For the 11 Degrees project, Youku partnered with China Film Group and enlisted 11 different directors to create 10 short films 10 to 20 minutes long and one feature-length film combining them together. The common theme behind the movies is their focus on the struggles of today's younger generation, a factor which Pan says has connected with many Youku users. In total, the 11 Degrees film series has received more than 5 million views in less than a month.
One of the films, "The Early Harvest," deals with a man in his 20s meeting his future 57-year-old self. The story shows how China's younger generation is yearning to grow older and receive respect, said the film's director Zhuang Yuxin, who became involved with the 11 Degrees project after being approached by Youku.
"This is really a new way of looking at how films are produced," Zhuang said. "I came to this opportunity wanting to understand how this new media is different from more traditional forms."
Short films are more rare in Chinese cinema, but they are common on video-hosting sites, Zhuang said.
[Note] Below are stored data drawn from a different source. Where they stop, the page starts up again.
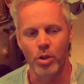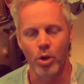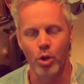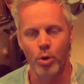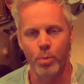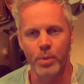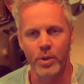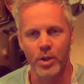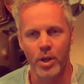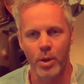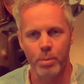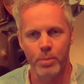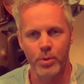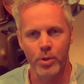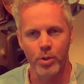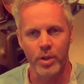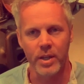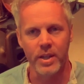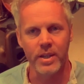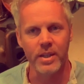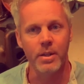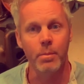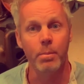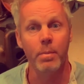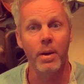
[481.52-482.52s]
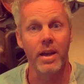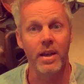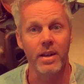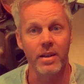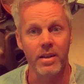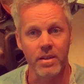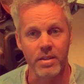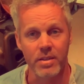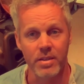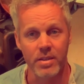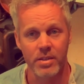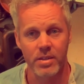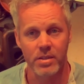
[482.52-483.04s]
open up your
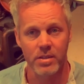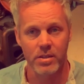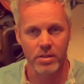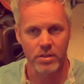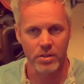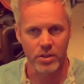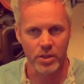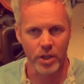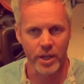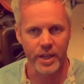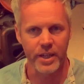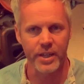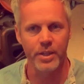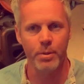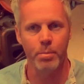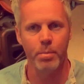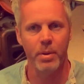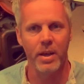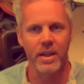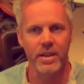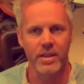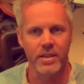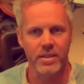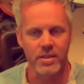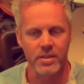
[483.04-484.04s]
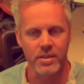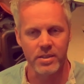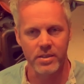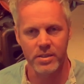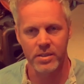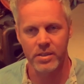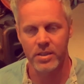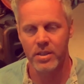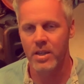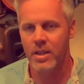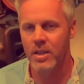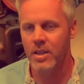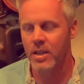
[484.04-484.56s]
independence in
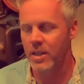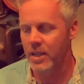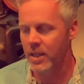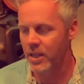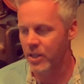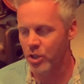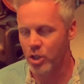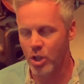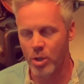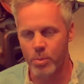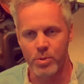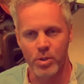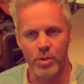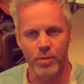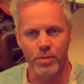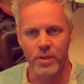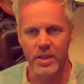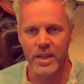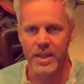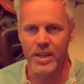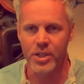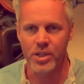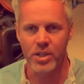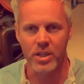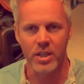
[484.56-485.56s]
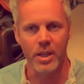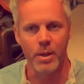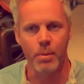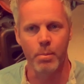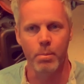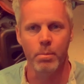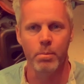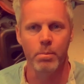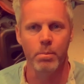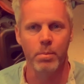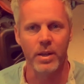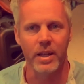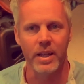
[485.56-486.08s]
terms of each
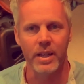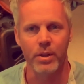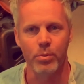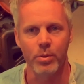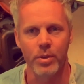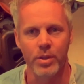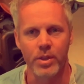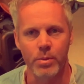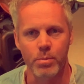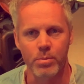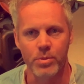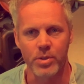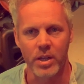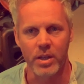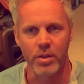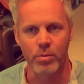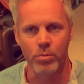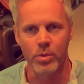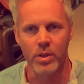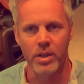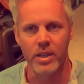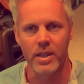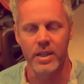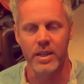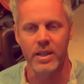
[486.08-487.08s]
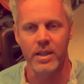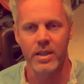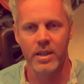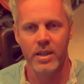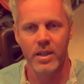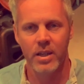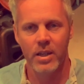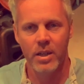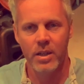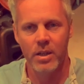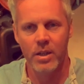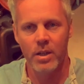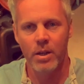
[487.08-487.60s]
limb playing rhythms and really
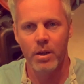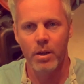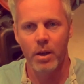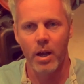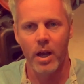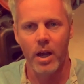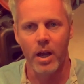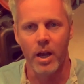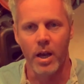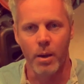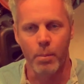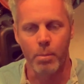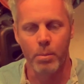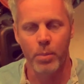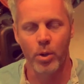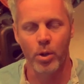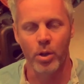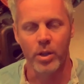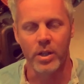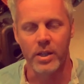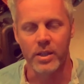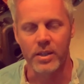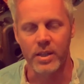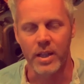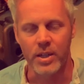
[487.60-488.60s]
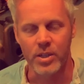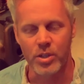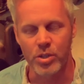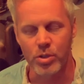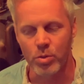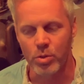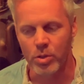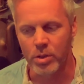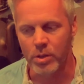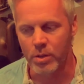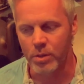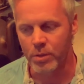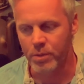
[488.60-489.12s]
pulling that
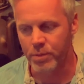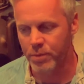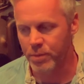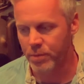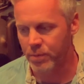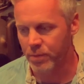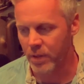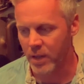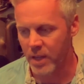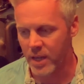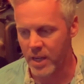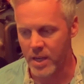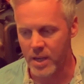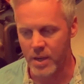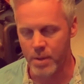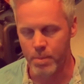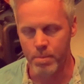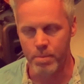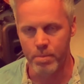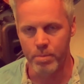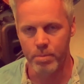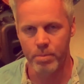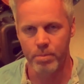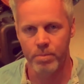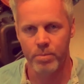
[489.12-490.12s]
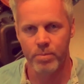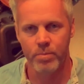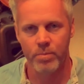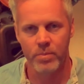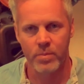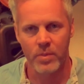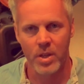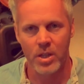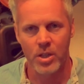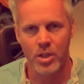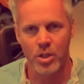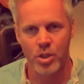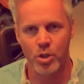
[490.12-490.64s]
sort of
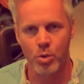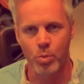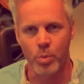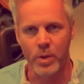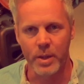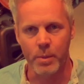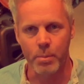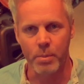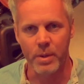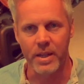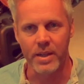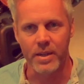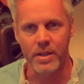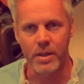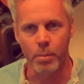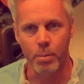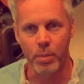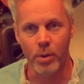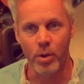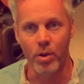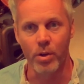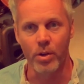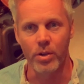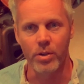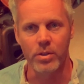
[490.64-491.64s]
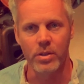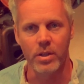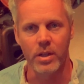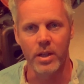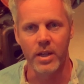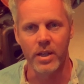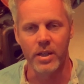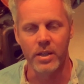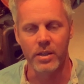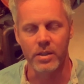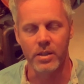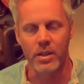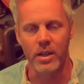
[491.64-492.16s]
swing beat apart
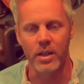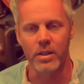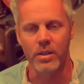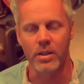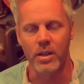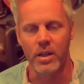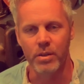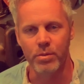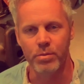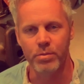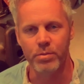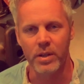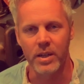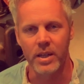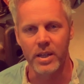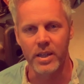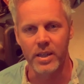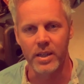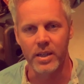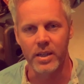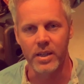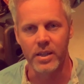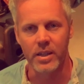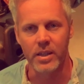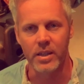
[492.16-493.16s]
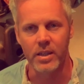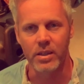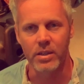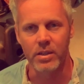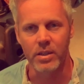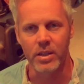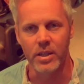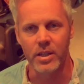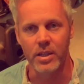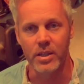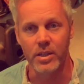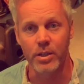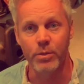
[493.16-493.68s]
and feeling it in
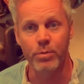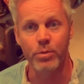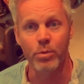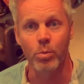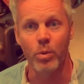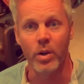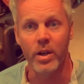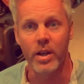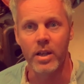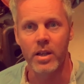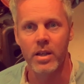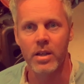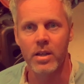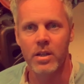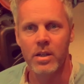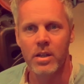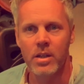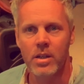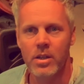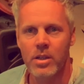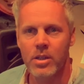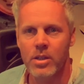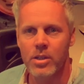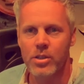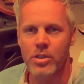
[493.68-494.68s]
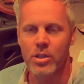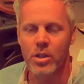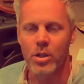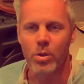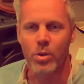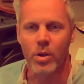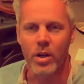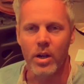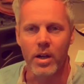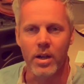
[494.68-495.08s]
a different way. So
However, in China many of these videos often only center on comedy. Now, Youku is experimenting with new genres and styles to gauge what Internet users are looking for. Zhuang's film, which debuted last week, already has 1.3 million views.
"I don't know how good my movie is," Zhuang said. "But I don't think its hard to get 1 to 2 million views when Youku is promoting it."
As of June, China had 265 million online video users, according to the China Internet Network Information Center. Other Chinese video sites are also producing their own original content like Tudou, which is developing its own drama series.
Youku can't say how expansive its original content will be in the future, only that it's in a phase of experimentation. But even as more users in the country take to the Web to view films and TV shows, the company has noted that users tend to watch shorter videos. Some of the most popular videos on Youku include television series, which attract total views in the hundreds of millions.
"I don't know how long Internet films will be in the future. If it's one hour, two hours, or if it's five to 10 minutes. I think there's a lot of possibilities," Zhuang said. "This industry is still developing."
But for now longer films are better suited for the movie theater, said Yin Lichuan, who directed the short film "Ai" with the 11 Degrees project. The story talks about two background actors who fall for each other as they pursue their life goals.
"A lot of people like to watch movies online. But I still love watching movies in the theater," she said.